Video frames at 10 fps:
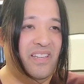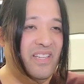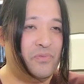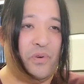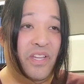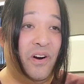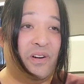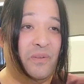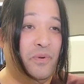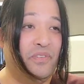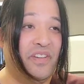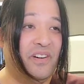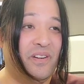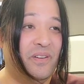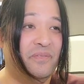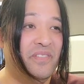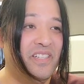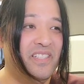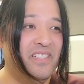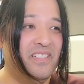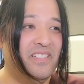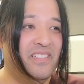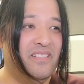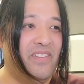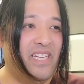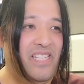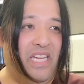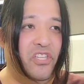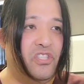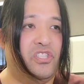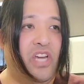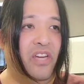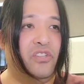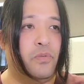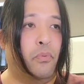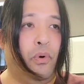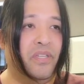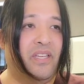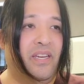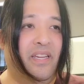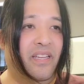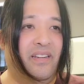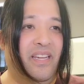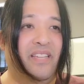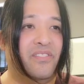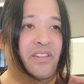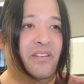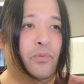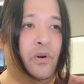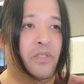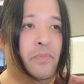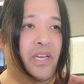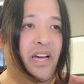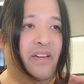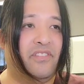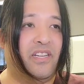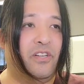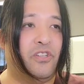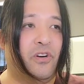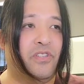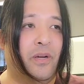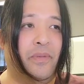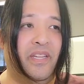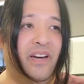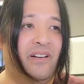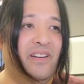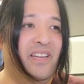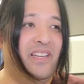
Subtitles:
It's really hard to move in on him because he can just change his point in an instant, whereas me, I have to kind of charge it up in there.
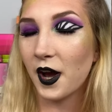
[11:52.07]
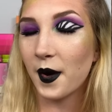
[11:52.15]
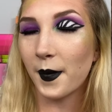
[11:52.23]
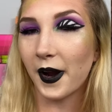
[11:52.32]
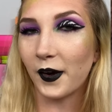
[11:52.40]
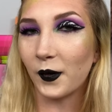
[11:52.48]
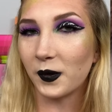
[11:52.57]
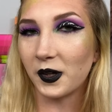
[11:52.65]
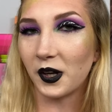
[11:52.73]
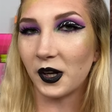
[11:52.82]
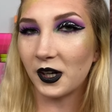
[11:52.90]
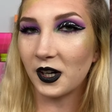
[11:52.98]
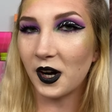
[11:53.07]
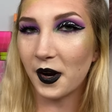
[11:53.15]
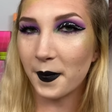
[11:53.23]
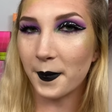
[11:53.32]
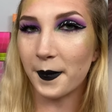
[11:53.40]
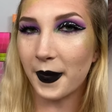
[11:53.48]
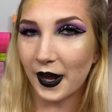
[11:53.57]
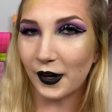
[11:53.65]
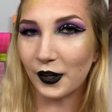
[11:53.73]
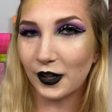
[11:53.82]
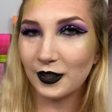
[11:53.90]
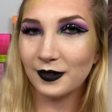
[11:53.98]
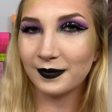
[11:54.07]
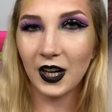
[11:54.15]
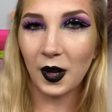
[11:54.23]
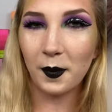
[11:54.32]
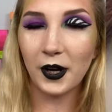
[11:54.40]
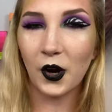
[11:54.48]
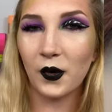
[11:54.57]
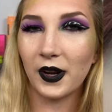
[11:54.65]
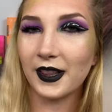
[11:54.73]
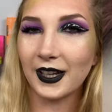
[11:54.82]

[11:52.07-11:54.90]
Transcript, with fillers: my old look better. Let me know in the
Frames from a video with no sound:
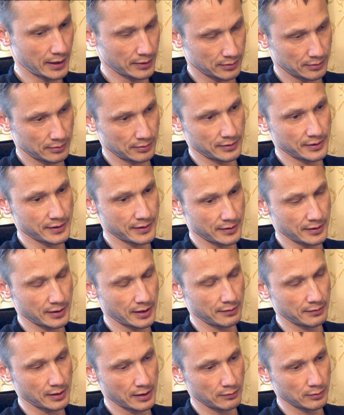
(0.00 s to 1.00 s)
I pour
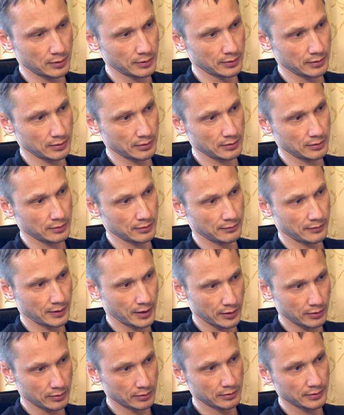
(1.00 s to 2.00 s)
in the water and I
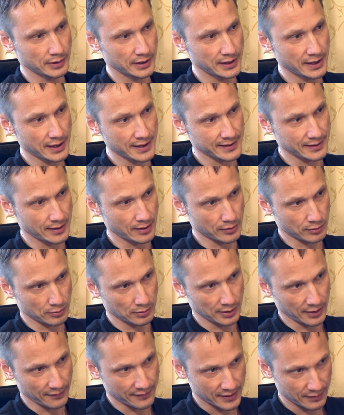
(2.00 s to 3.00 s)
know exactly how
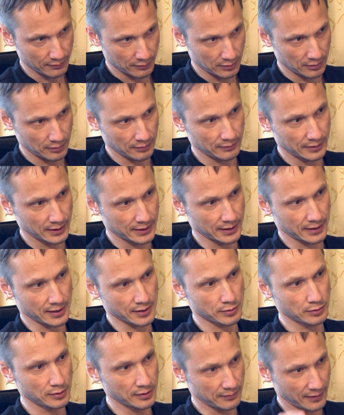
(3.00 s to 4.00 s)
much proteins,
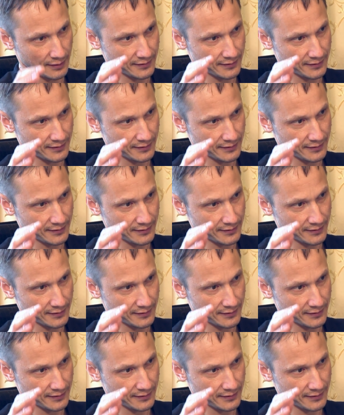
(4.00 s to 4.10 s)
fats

What you need to do:
The lines sought are those in the data above that include the string "with"; copy each one.

Solved exercise:
Transcript, with fillers: my old look better. Let me know in the
Frames from a video with no sound:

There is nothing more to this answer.